Pesquisa realizada pela Escola de Enfermagem de Ribeirão Preto (EERP) da USP, em que foram entrevistados 218 pacientes diabéticos, detecta que apenas 8,7% deles estão com o Índice de Massa Corporal (IMC) normal. Outros 91,3% que participaram da pesquisa estão com sobrepeso (31,19%) ou obesos (60,09%).

Na pesquisa foi possível identificar ainda que a circunferência abdominal dos participantes também está alterada. Cerca de 93% das mulheres e 68% dos homens estão acima da medida ideal. “Para o controle de peso, os pacientes devem atrelar alimentação adequada à prática de exercícios físicos”, diz Anna.Segundo a pesquisadora Anna Claudia Martins Coelho, os resultados apontam que os diabéticos não seguem as dietas e práticas propostas pelos profissionais da saúde. “Os pacientes disseram que seguem, em média, as recomendações médicas referentes à alimentação apenas durante quatro dias por semana.
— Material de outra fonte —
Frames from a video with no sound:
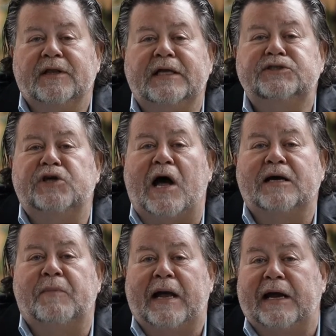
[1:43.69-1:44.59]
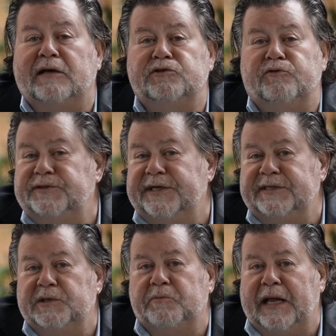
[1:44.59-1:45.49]
Let's talk about how
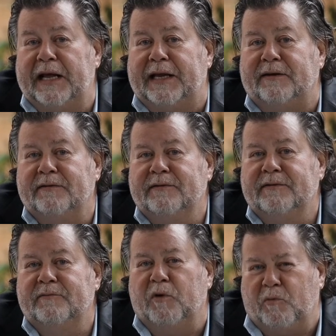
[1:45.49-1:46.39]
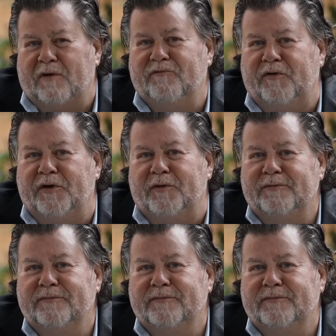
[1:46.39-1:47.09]
strategic planning will work for you.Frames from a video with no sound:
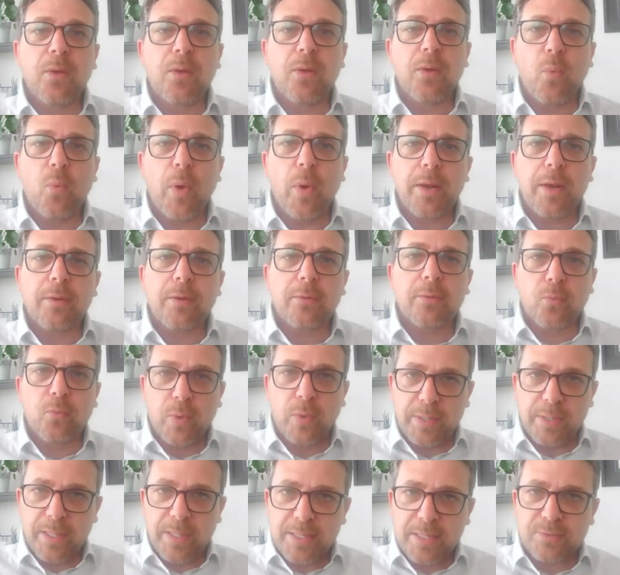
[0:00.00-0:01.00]

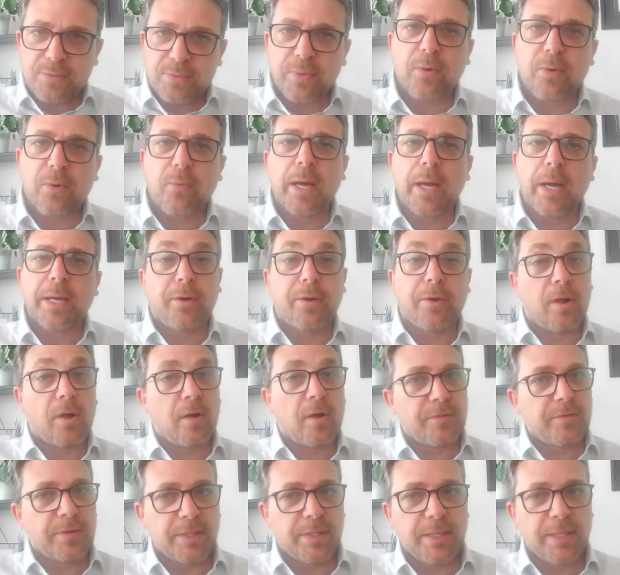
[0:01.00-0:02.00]
when that's required, and
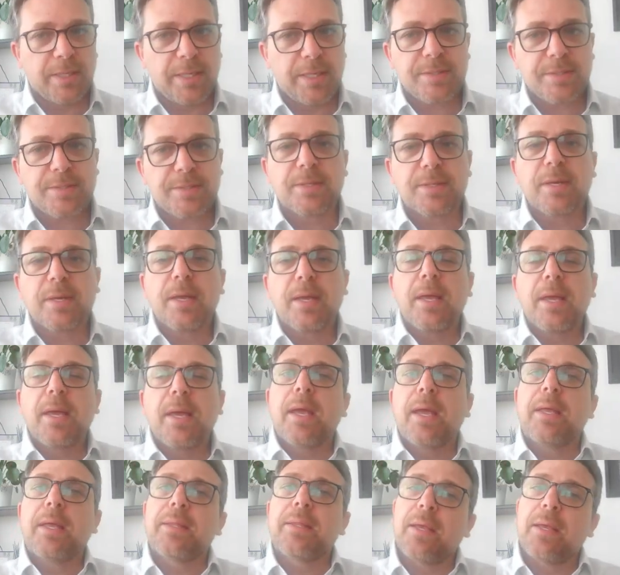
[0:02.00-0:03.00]
often it is,
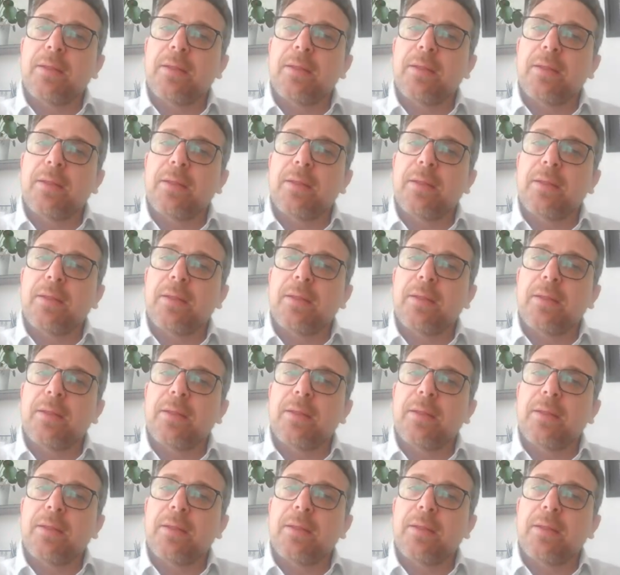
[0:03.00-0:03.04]
andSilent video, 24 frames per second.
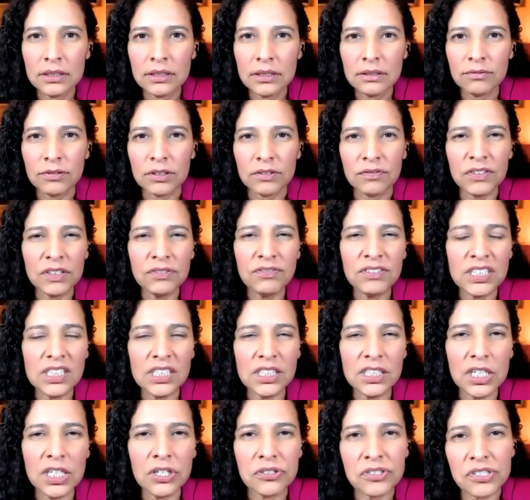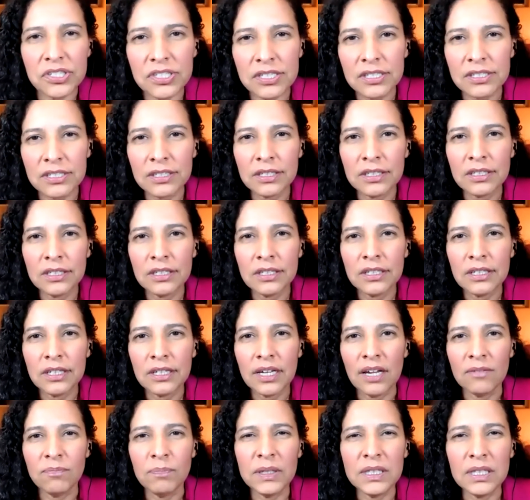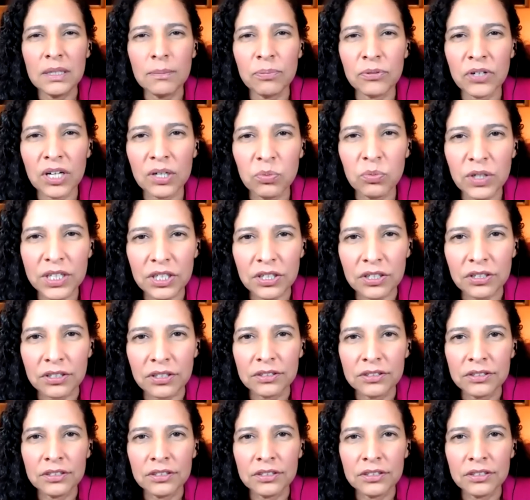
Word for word: for fifteen years, I've been the breadwinner,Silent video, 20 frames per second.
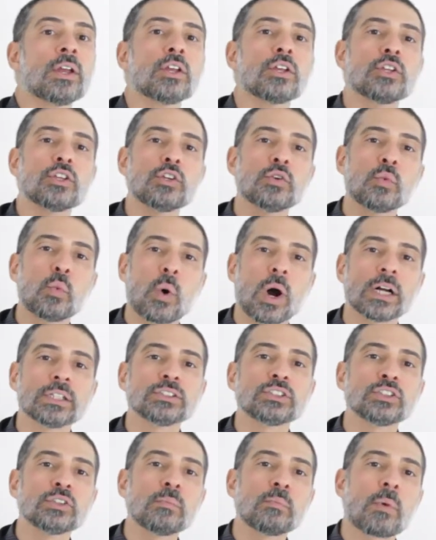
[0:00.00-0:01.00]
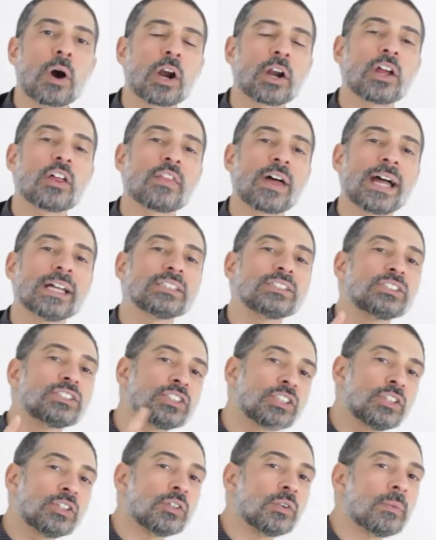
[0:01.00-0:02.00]
You want to monitor that
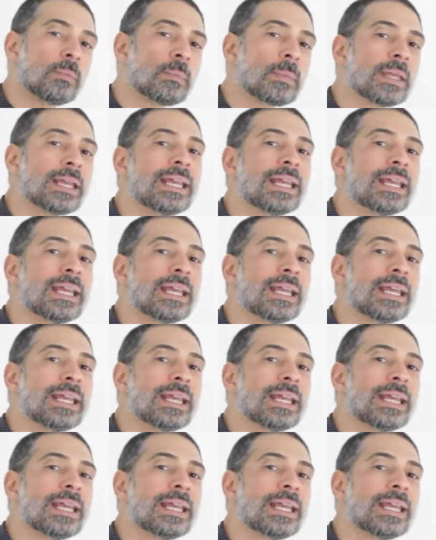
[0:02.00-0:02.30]
too.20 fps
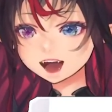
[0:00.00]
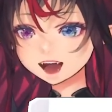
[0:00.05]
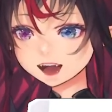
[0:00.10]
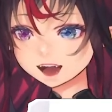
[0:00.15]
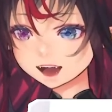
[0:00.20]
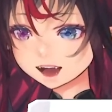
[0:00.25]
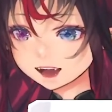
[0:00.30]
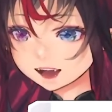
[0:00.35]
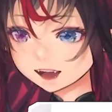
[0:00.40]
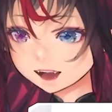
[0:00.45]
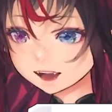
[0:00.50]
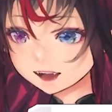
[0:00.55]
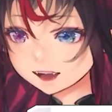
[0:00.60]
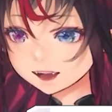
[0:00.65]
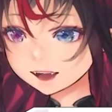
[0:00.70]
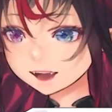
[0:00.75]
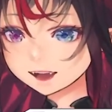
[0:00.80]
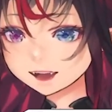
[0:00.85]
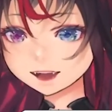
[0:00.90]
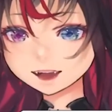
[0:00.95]
Ah
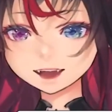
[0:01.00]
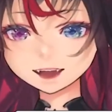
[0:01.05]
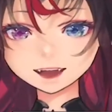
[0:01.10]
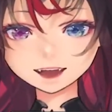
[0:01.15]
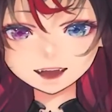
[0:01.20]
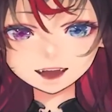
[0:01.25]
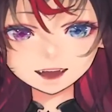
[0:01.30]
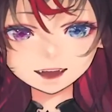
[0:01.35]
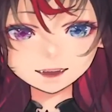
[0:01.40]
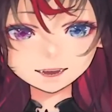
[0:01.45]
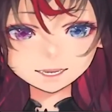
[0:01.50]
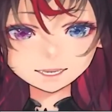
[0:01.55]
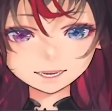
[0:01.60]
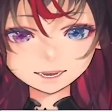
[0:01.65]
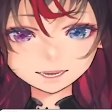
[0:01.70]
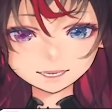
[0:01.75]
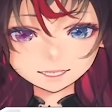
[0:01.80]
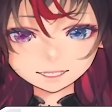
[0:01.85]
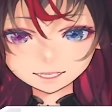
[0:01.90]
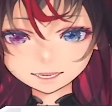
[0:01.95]
ha ha ha
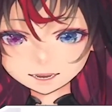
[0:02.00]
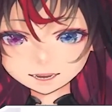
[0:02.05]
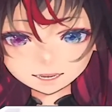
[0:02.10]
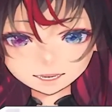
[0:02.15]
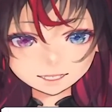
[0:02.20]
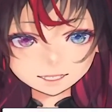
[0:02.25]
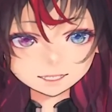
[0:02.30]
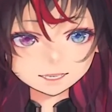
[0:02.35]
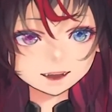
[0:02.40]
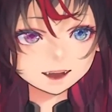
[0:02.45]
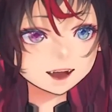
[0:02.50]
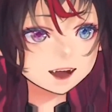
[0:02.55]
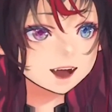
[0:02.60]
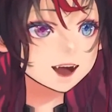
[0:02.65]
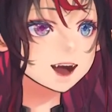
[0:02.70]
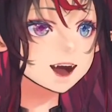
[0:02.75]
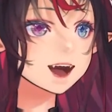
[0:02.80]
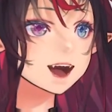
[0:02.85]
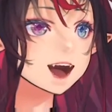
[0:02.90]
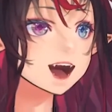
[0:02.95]
ha ha
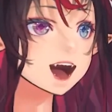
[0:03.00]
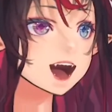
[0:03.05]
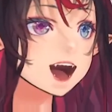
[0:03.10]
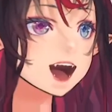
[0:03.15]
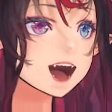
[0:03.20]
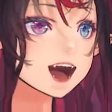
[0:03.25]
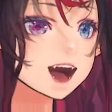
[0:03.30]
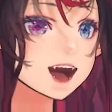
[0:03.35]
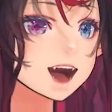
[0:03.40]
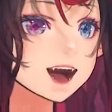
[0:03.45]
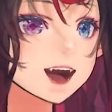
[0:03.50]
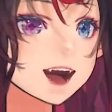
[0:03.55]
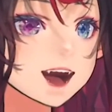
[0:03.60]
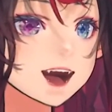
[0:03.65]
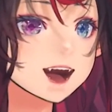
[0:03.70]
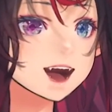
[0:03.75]
ha.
Já os exercícios, apenas em dois.”

Sobre a alimentação, a enfermeira comenta que o ideal é se alimentar de três em três horas, dando preferência para fibras, que auxiliam no controle da taxa de glicemia.  “Já sobre a duração dos exercícios, deve haver planejamento para que não haja hipoglicemia”, alerta Anna, que lembra que o recomendado é praticar exercícios cinco vezes por semana, cerca de meia hora por dia.

Os participantes da pesquisa têm idade média de 60 anos e a baixa escolaridade atinge em torno de 83%. Em relação ao tabagismo, 36,7% deixaram o vício, enquanto 11% ainda fumam.

Pressão alterada
Segundo a enfermeira, o uso de tabaco reduz a sensibilidade à insulina, uma vez que afeta a circulação periférica e diminui a sensibilidade tátil. “Por sua vez, o álcool pode acarretar hiperglicemias e descontrole da doença”. Anna alerta que bebidas alcoólicas trazem prejuízos à saúde de qualquer pessoa, independente de serem portadoras de diabetes.

Além disso, a maioria dos participantes tem pressão arterial alterada. Para a pesquisadora, cerca de 1/3 dos participantes poderiam ter o problema da pressão arterial diminuído com a prática de exercícios físicos.

Para a pesquisadora, as condições socioeconômicas dos pacientes não devem ser desconsideradas, pois assim as chances de adesão ao tratamento aumentam. “Para incentivar a adesão a novos hábitos alimentares, é preciso evitar o termo ‘dieta’, pois traz a ideia de restrição”, conta a pesquisadora, que sugere a substituição da palavra por plano alimentar ou alimentação saudável.

A melhora desse quadro também passa pela mudança de postura dos profissionais de saúde em relação aos pacientes. “Medir a glicemia, por exemplo, é uma prática que deve ser mais incentivada”, conta Anna.

A pesquisa Autocuidado das pessoas com diabetes mellitus tipo 2 em seguimento ambulatorial foi orientada pela professora Ana Emília Pace e defendida no final de 2013.